*Dataset*:
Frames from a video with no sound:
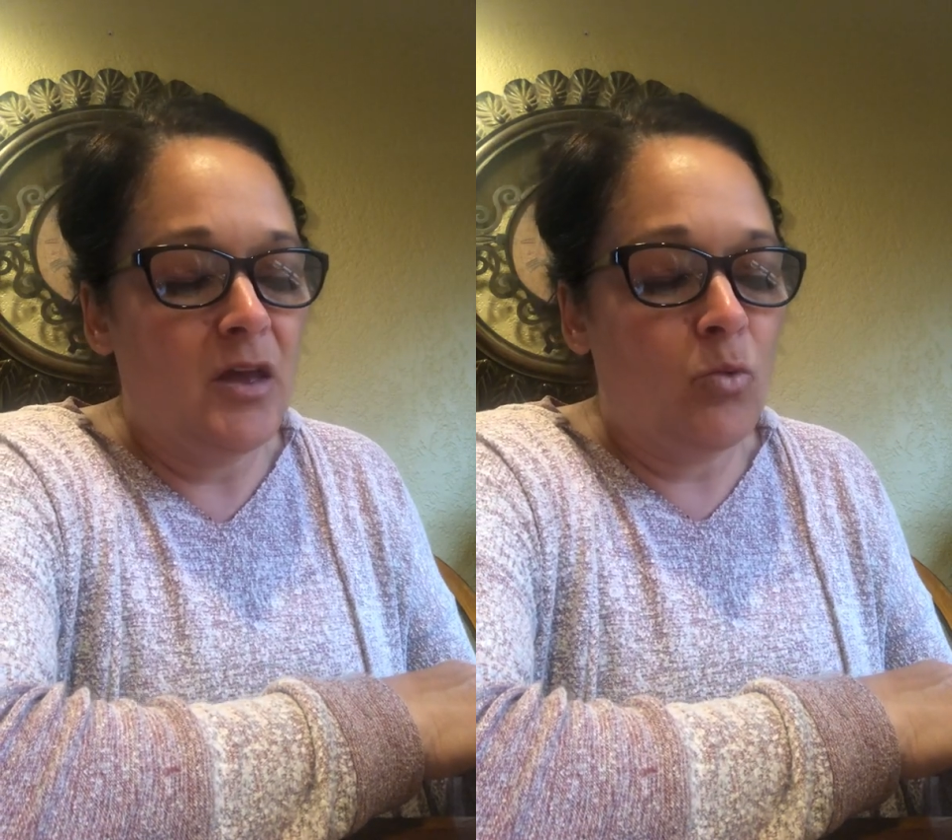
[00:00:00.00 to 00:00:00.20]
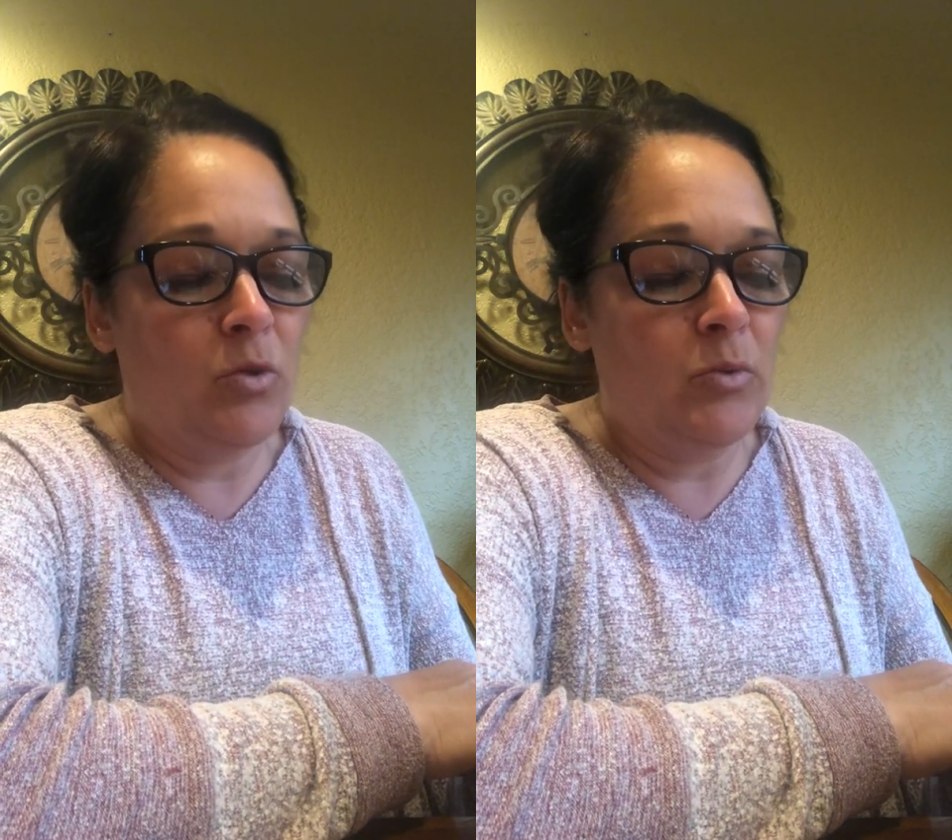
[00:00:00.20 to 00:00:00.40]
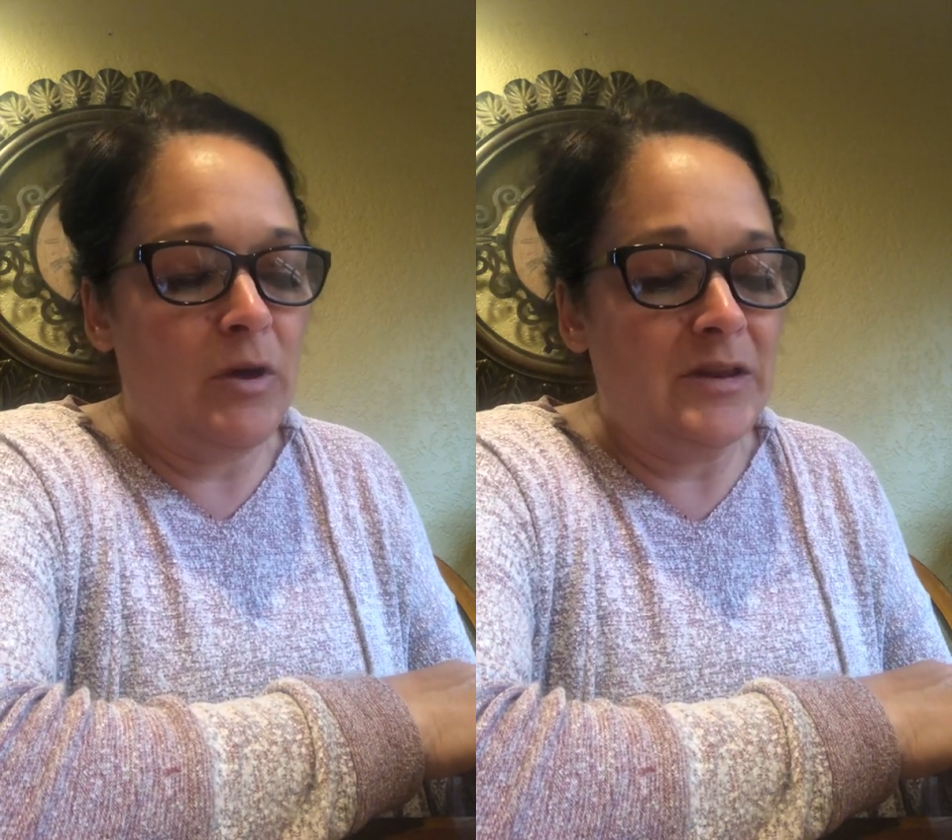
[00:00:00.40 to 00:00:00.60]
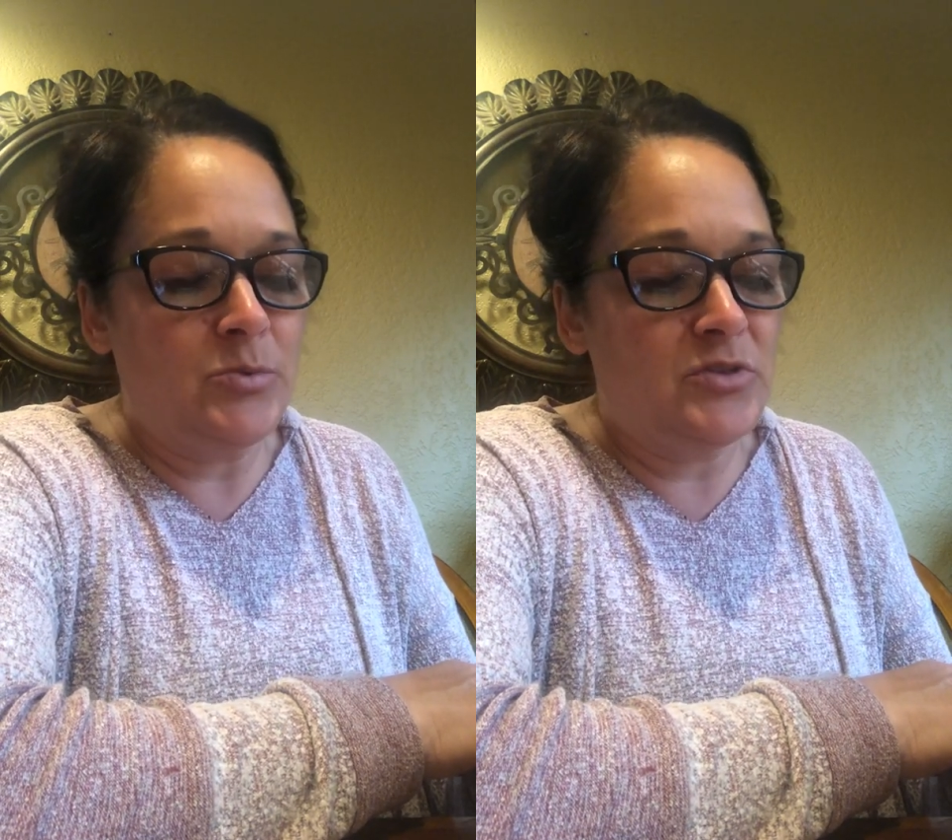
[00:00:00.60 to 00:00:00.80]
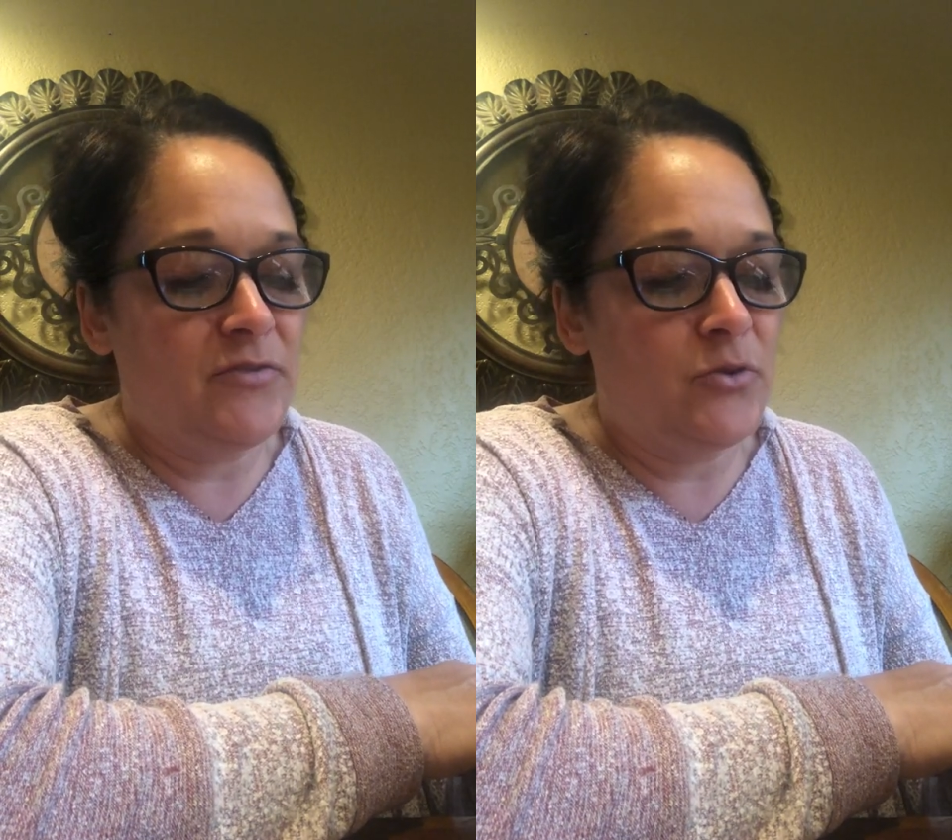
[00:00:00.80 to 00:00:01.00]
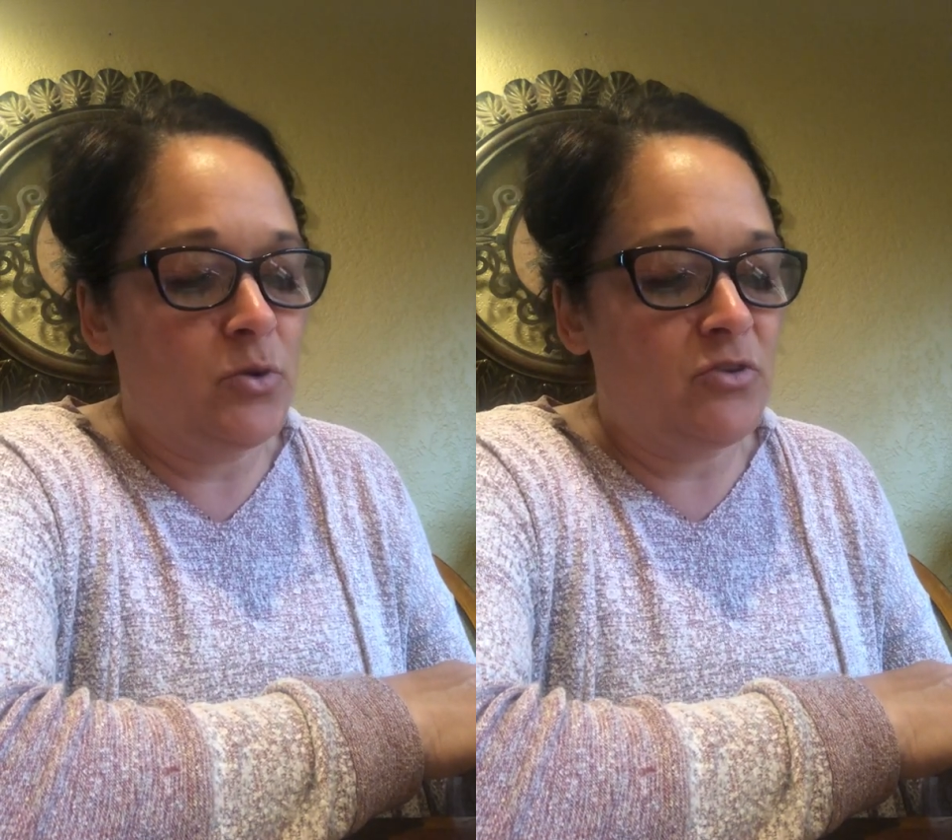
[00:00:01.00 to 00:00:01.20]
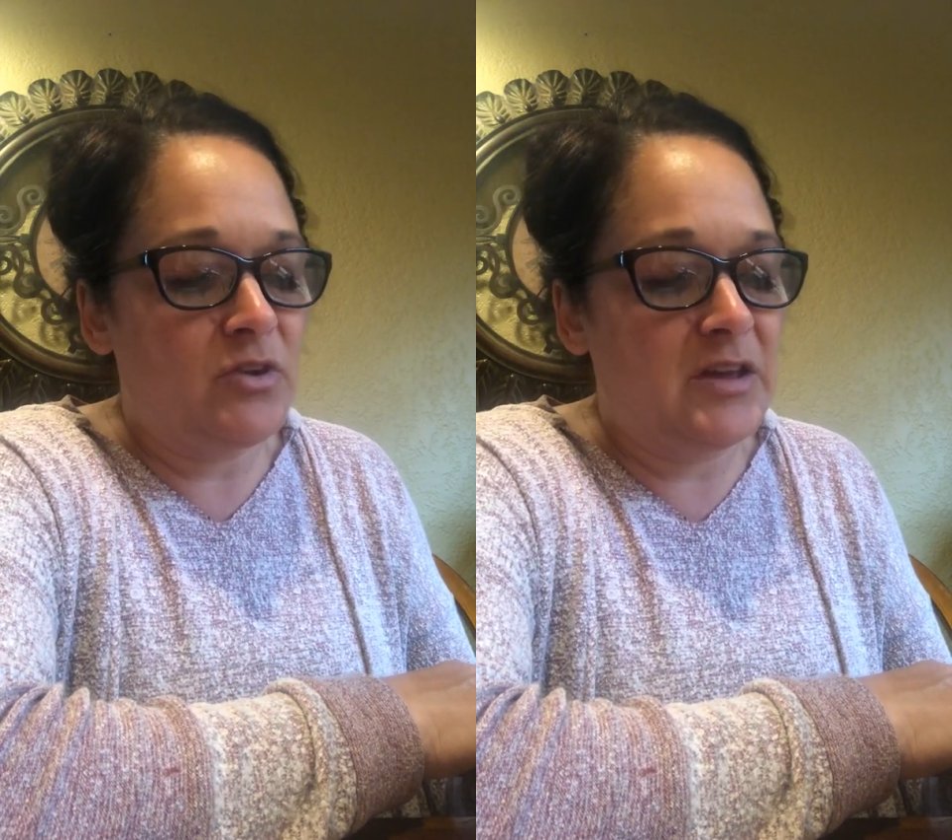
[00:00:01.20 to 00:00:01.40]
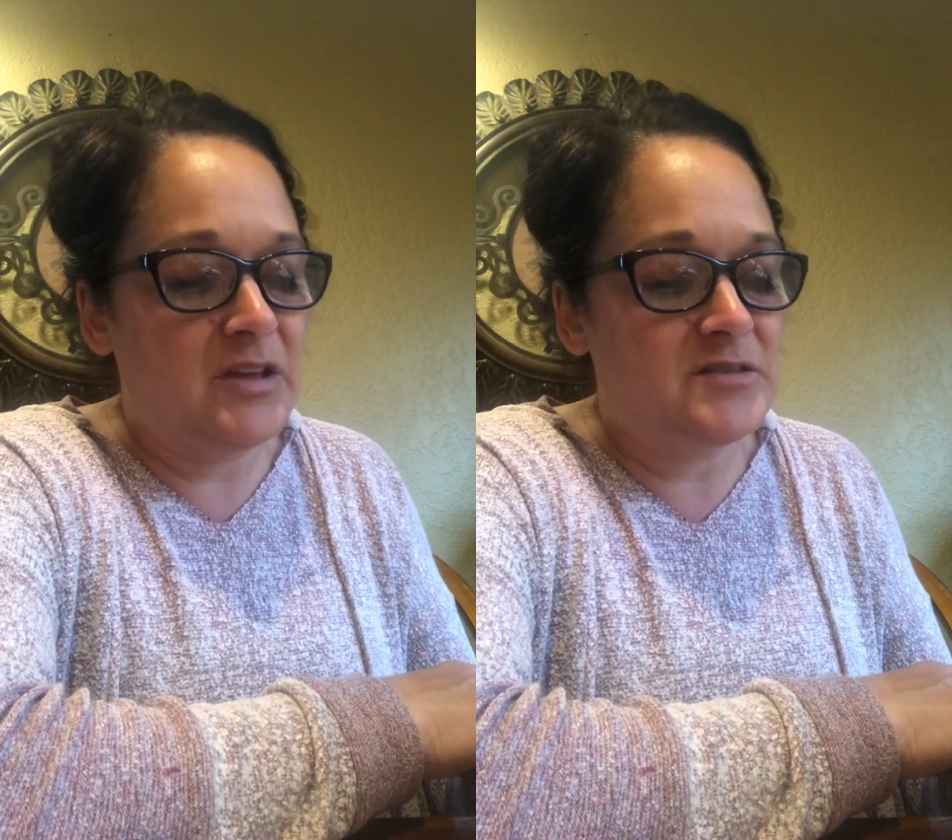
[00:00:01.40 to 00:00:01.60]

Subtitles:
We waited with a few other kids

...

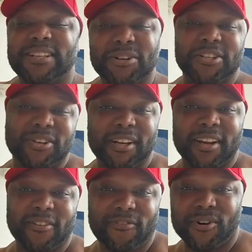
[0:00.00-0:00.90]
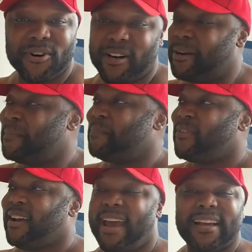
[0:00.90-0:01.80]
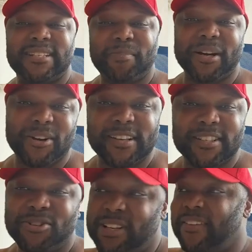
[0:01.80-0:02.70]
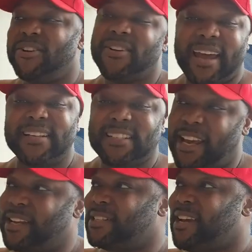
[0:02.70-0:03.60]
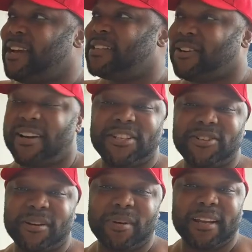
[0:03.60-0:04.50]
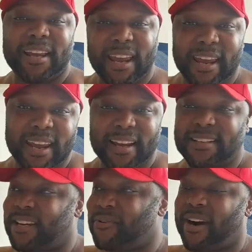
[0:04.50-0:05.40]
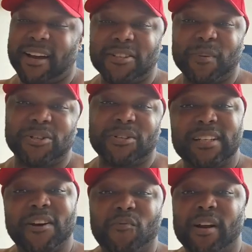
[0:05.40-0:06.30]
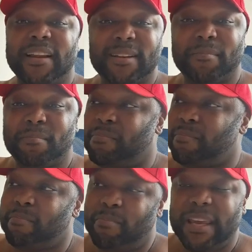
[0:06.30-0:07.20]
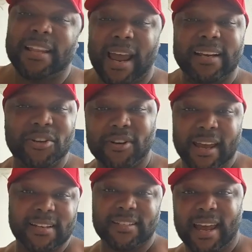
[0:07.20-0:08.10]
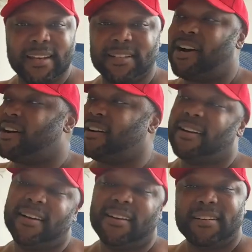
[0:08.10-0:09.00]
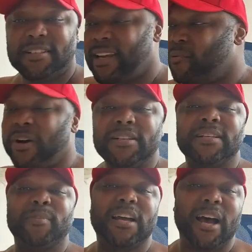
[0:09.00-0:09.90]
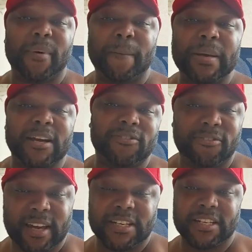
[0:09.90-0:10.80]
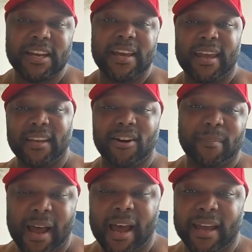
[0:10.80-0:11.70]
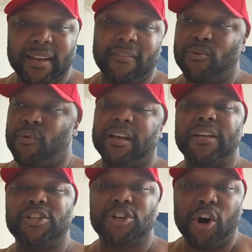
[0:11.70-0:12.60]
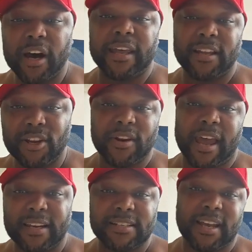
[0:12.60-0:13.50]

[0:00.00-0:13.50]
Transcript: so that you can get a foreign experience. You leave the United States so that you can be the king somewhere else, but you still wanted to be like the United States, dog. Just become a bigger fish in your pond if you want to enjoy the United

*Action item*: Taking the material above, give again exactly the lines from the one holding "[0:01.80-0:02.70]" through the one holding "[0:00.00-0:13.50]", with both ends and without pictures.

*Expected answer*:
[0:01.80-0:02.70]
[0:02.70-0:03.60]
[0:03.60-0:04.50]
[0:04.50-0:05.40]
[0:05.40-0:06.30]
[0:06.30-0:07.20]
[0:07.20-0:08.10]
[0:08.10-0:09.00]
[0:09.00-0:09.90]
[0:09.90-0:10.80]
[0:10.80-0:11.70]
[0:11.70-0:12.60]
[0:12.60-0:13.50]

[0:00.00-0:13.50]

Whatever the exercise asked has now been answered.